Hristiyanlar yüzlerini doğuya, Yahudiler yüzlerini batıya çevirdiler. Müslümanlar ise her iki tarafa da çeviriyorlar. Bilinmelidir ki bu iyilik değildir. Ancak ahitlerine vefa gösterenler ile zorda, hastalıkta ve savaşın kızıştığı zamanlarda sabredenlerin tutum ve davranışları iyilik sayılır. Çok sevdiği halde malını Allah yolunda verebilen, zorlukta, darda, savaşta daima sabredebilen insanlar Allah’ı sevmişler ve Allah’tan korkabilmişlerdir. İşte muttaki olanlar ancak onlardır. Böyle olmayanlar ve yalnızca namaz kılmakla kendilerini kurtaracaklarını zannedenler ise yaptıkları iyiliğin makbul olmayacağını bilmelidirler.

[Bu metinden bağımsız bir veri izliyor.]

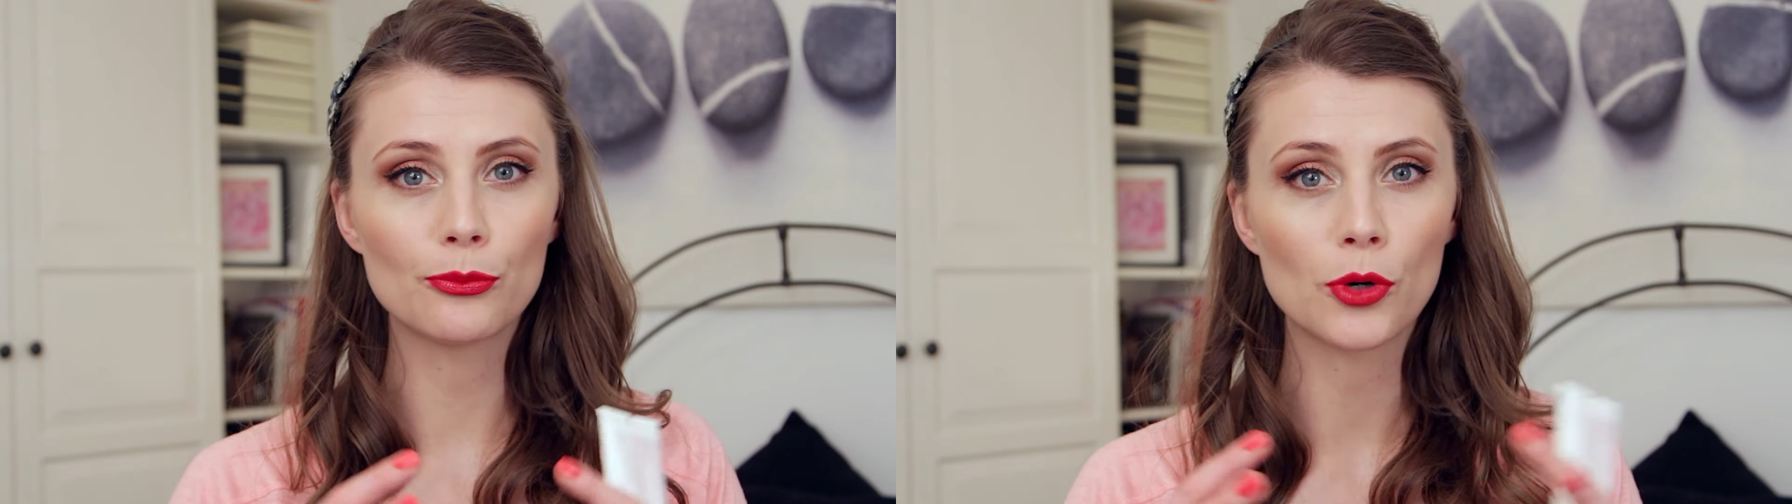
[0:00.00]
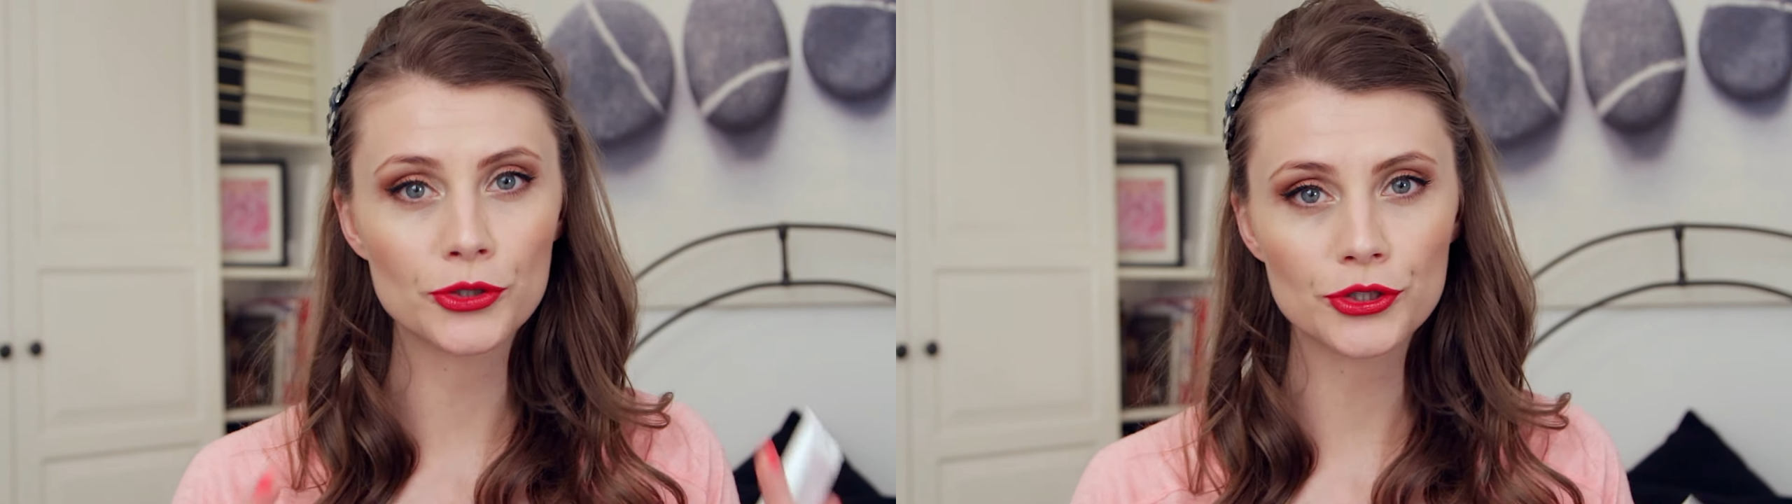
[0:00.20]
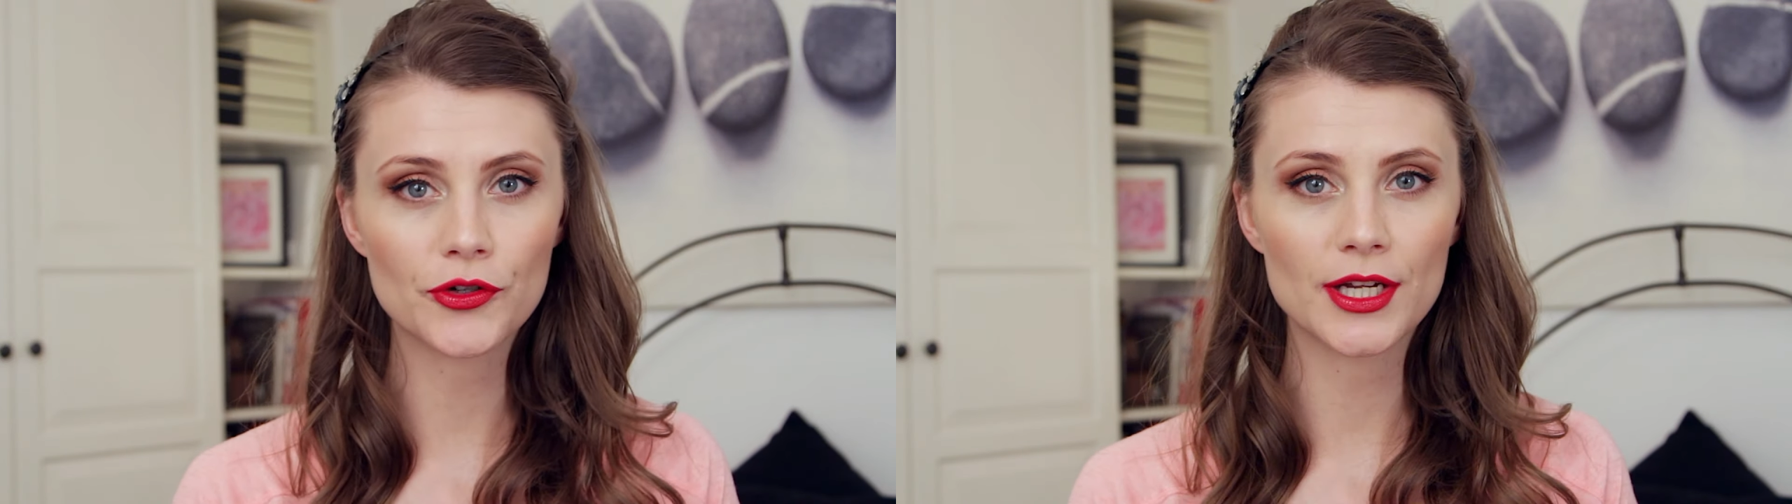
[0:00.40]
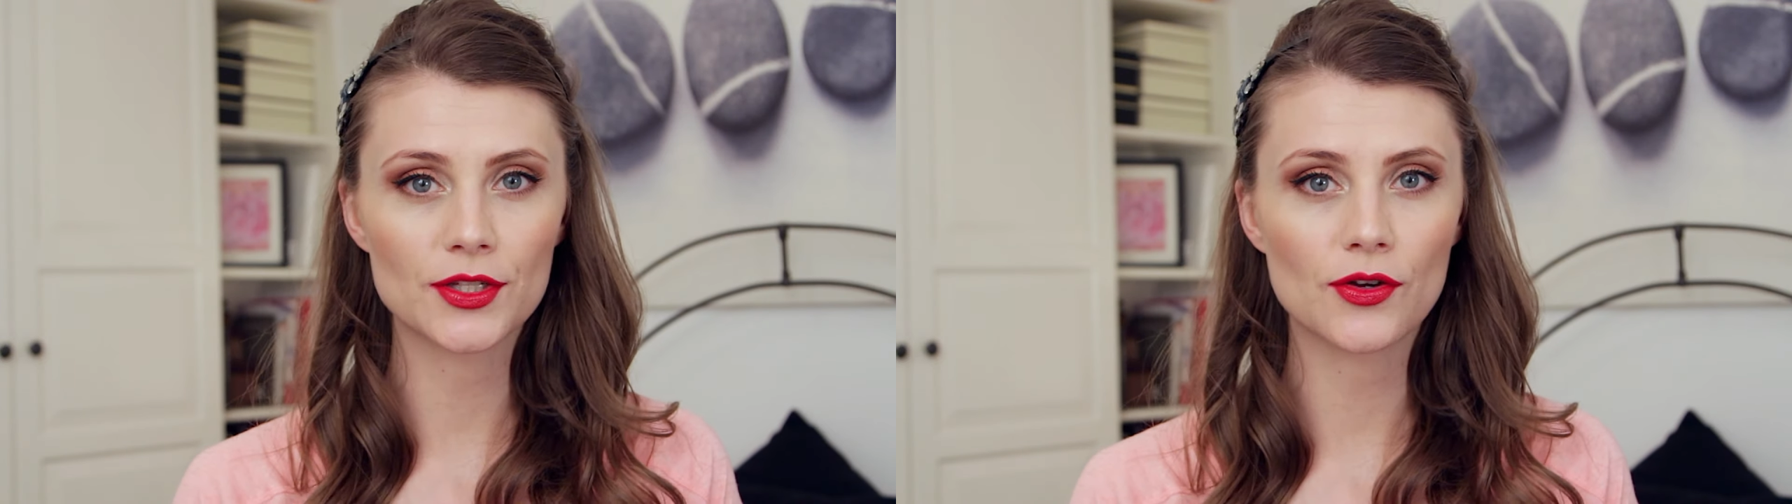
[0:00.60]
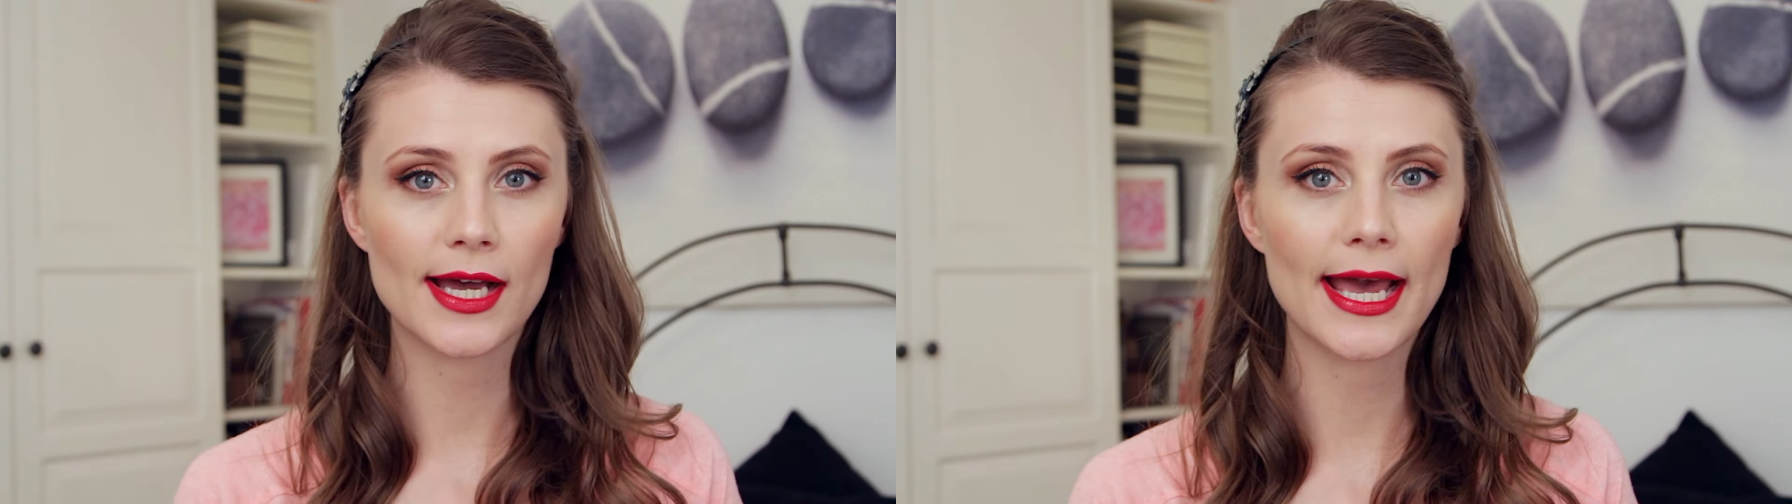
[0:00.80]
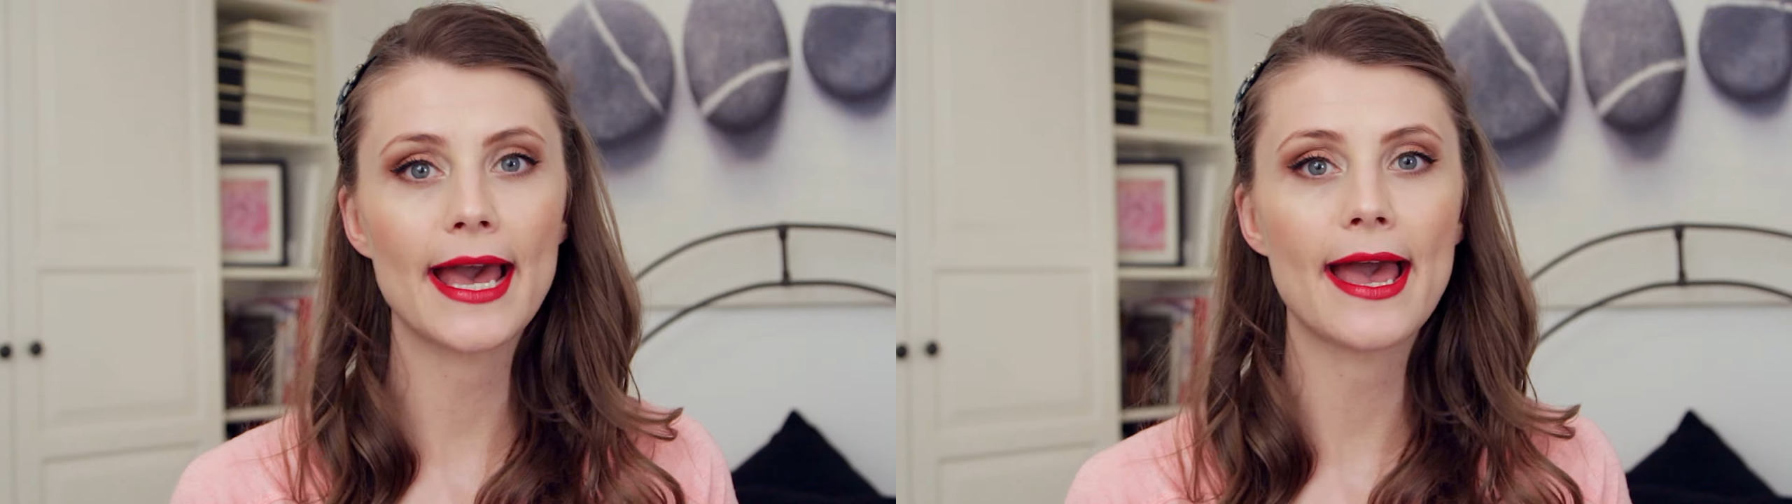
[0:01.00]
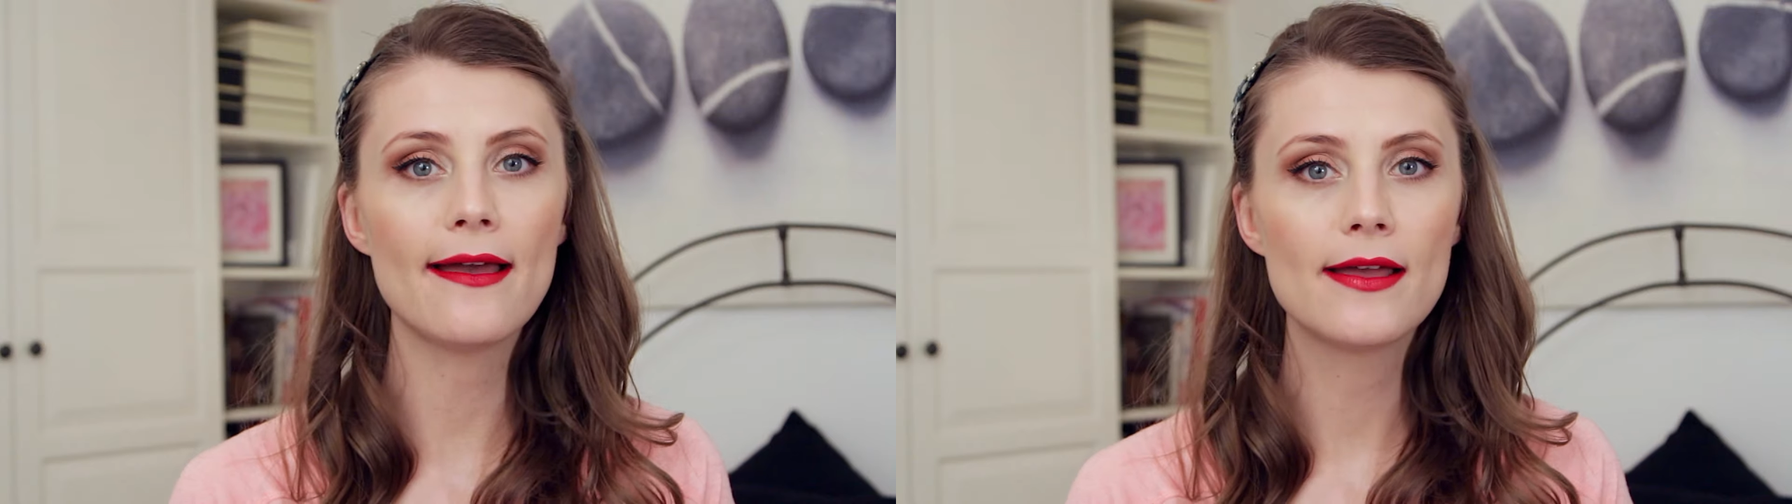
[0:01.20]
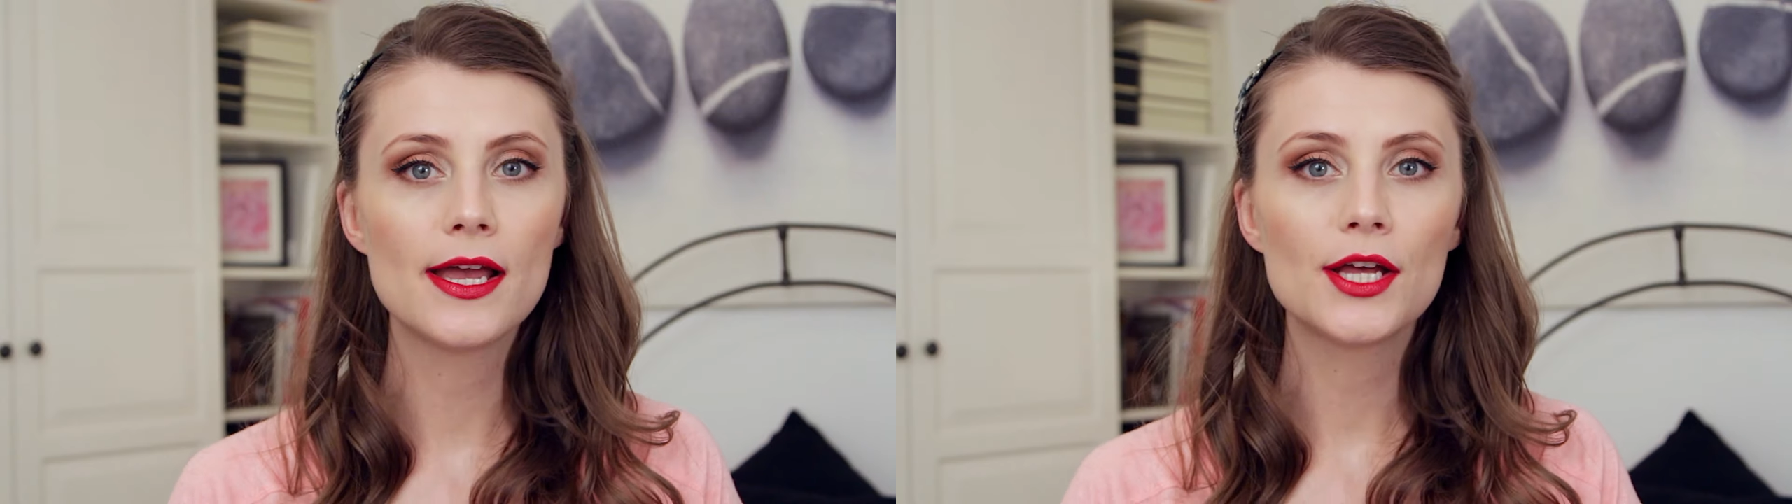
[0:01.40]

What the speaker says: moisturize your hair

ALLAH’TAN KORKANLARIN ÖZELLİKLERİ

Allah’tan korkanlar söz verdikleri zaman sözlerinde dururlar. Sözlerinde durmayan insanlar, Allah’tan korkmuş sayılmazlar. Onlar ki mallarını sadece bolluk içerisinde oldukları zaman değil zorlukta ve darlıkta da infak ederler. Öfkelendikleri zaman öfkelerini yutarlar. İnsanlar kendilerine karşı bir suç işledikleri zaman bağışlarlar. İşte ancak onlar muttaki olanlardır ve Allah onlara cennetini vaat etmektedir.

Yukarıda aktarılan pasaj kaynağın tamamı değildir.